%%

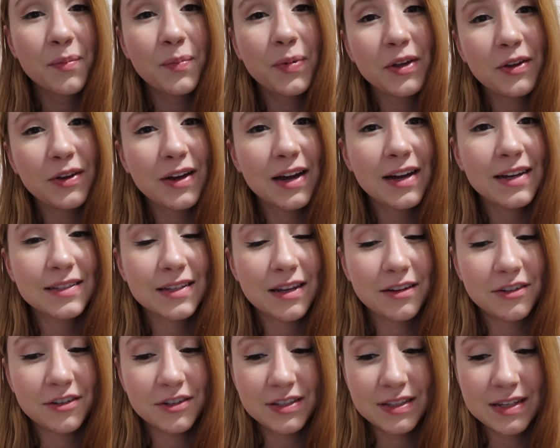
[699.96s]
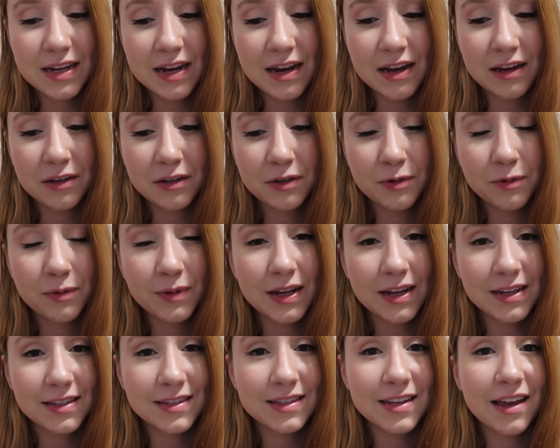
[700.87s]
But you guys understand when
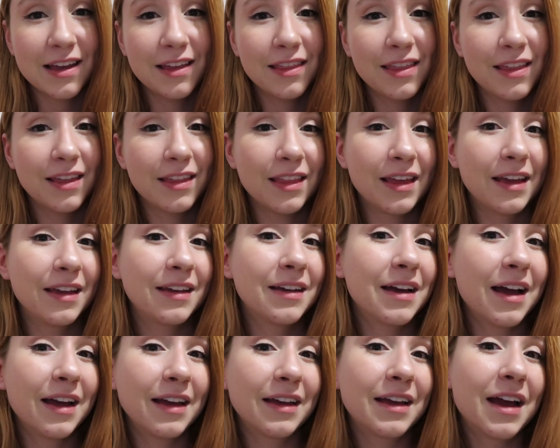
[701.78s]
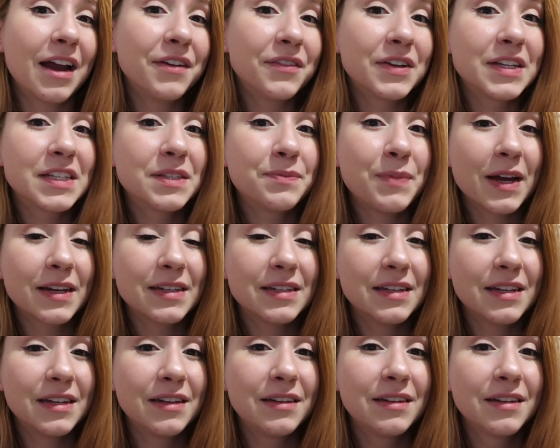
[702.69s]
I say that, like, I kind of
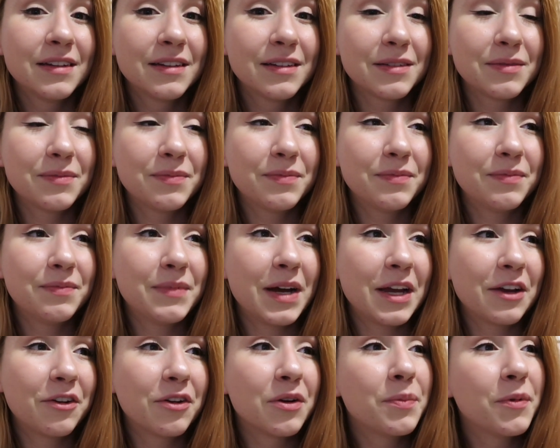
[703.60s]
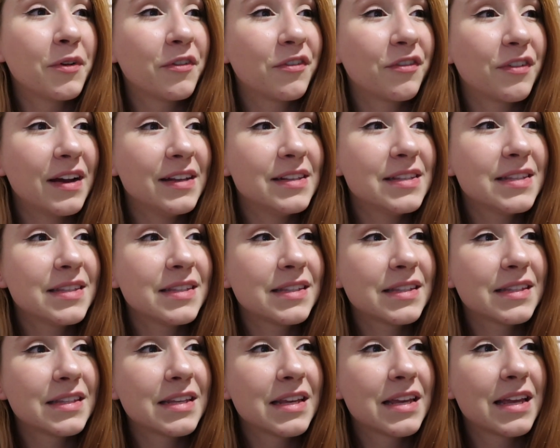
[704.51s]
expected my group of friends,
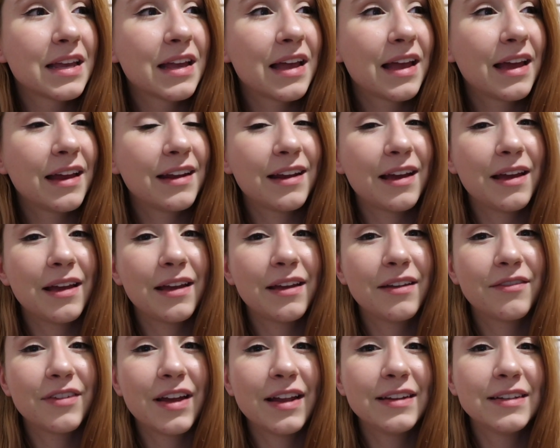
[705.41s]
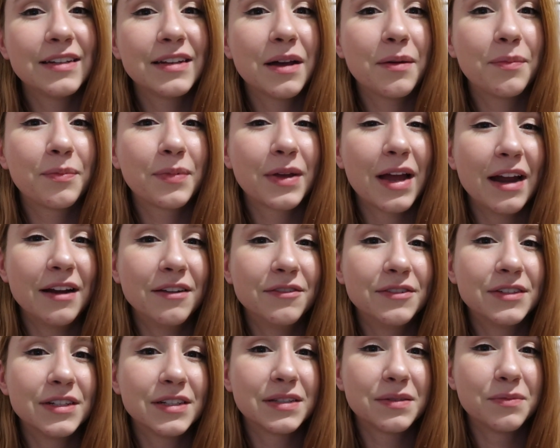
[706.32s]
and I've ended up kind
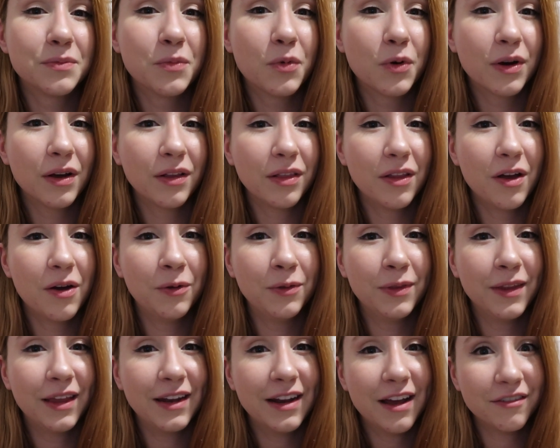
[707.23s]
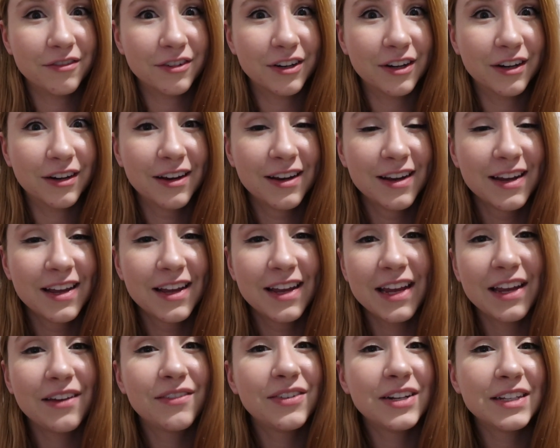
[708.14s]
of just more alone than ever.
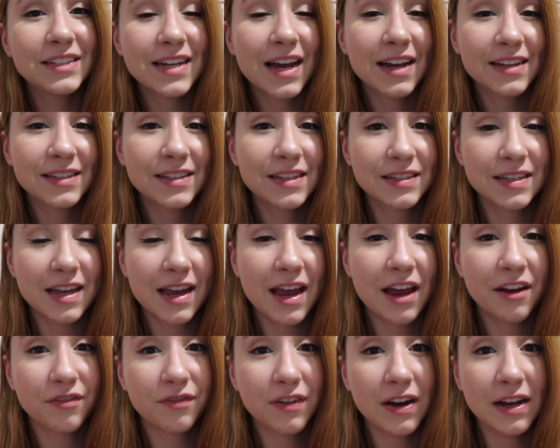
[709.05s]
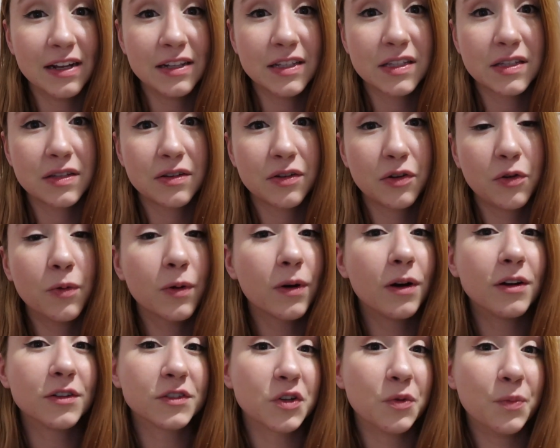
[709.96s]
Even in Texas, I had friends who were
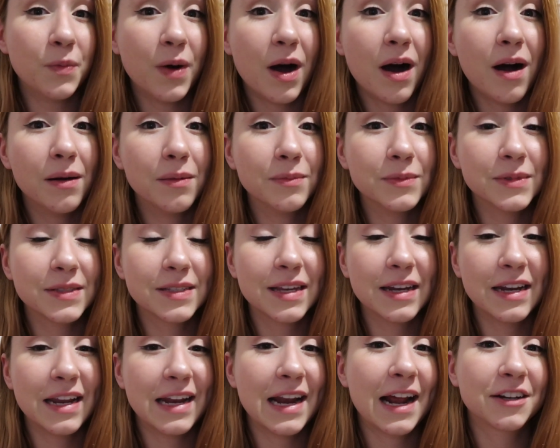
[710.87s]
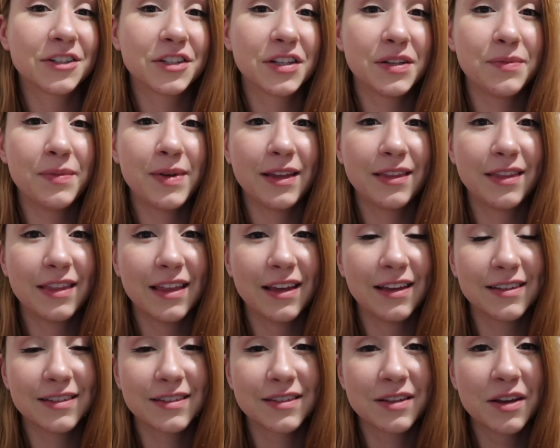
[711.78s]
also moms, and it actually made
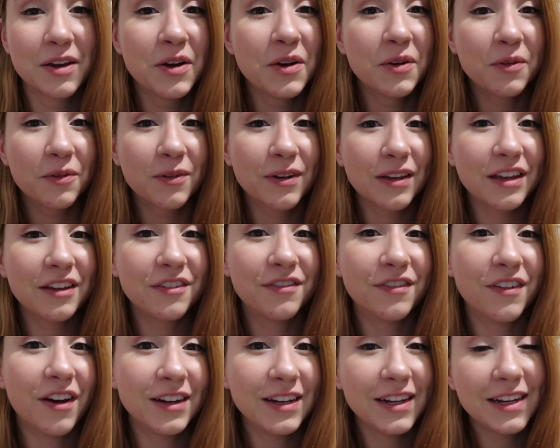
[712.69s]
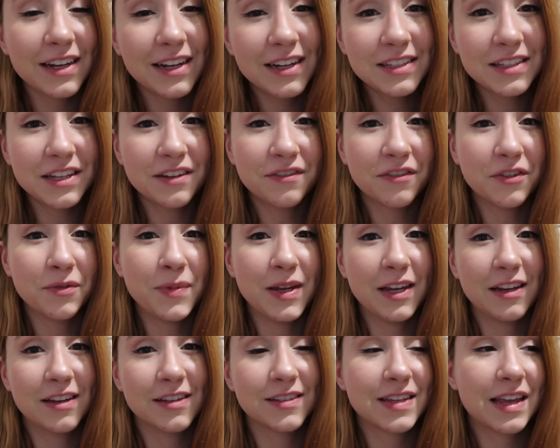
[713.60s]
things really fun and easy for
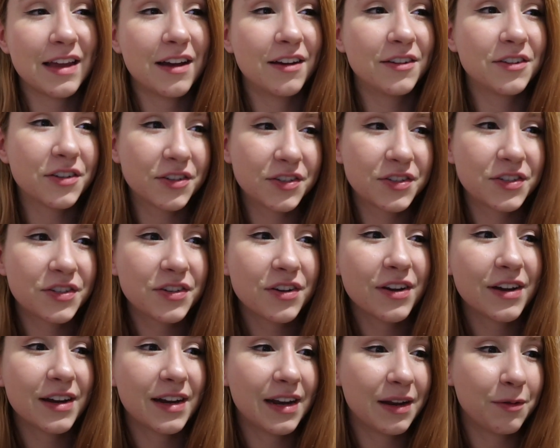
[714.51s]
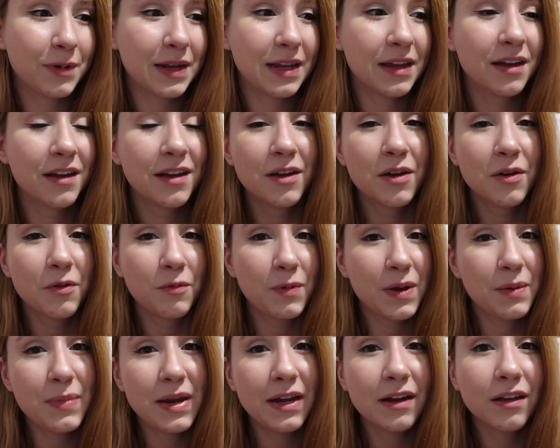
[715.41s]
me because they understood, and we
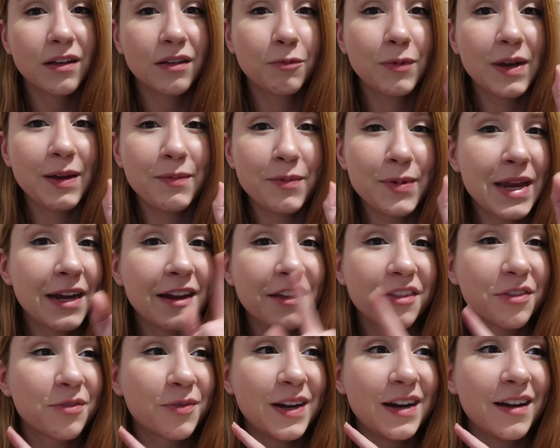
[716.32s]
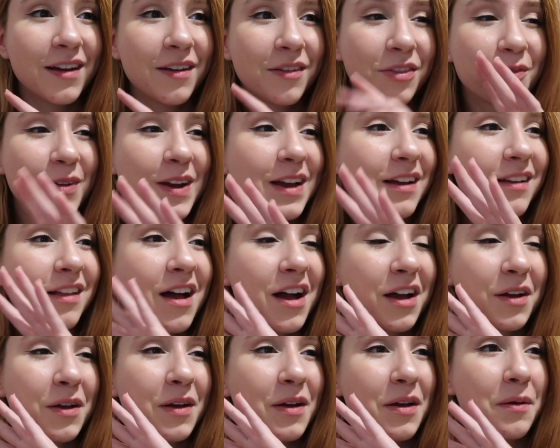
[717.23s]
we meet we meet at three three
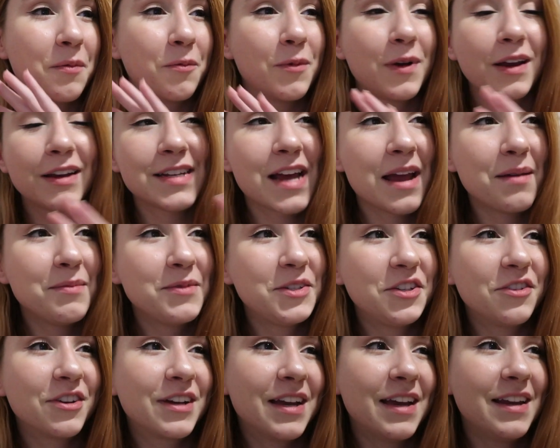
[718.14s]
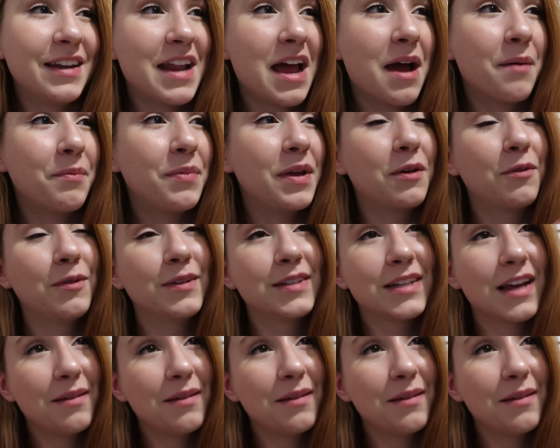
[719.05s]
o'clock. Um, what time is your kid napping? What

%%

_Your assignment_:
Pictures are to be left out. Otherwise, copy the material above exactly.

_Solution below_:
[699.96s]
[700.87s]
But you guys understand when
[701.78s]
[702.69s]
I say that, like, I kind of
[703.60s]
[704.51s]
expected my group of friends,
[705.41s]
[706.32s]
and I've ended up kind
[707.23s]
[708.14s]
of just more alone than ever.
[709.05s]
[709.96s]
Even in Texas, I had friends who were
[710.87s]
[711.78s]
also moms, and it actually made
[712.69s]
[713.60s]
things really fun and easy for
[714.51s]
[715.41s]
me because they understood, and we
[716.32s]
[717.23s]
we meet we meet at three three
[718.14s]
[719.05s]
o'clock. Um, what time is your kid napping? What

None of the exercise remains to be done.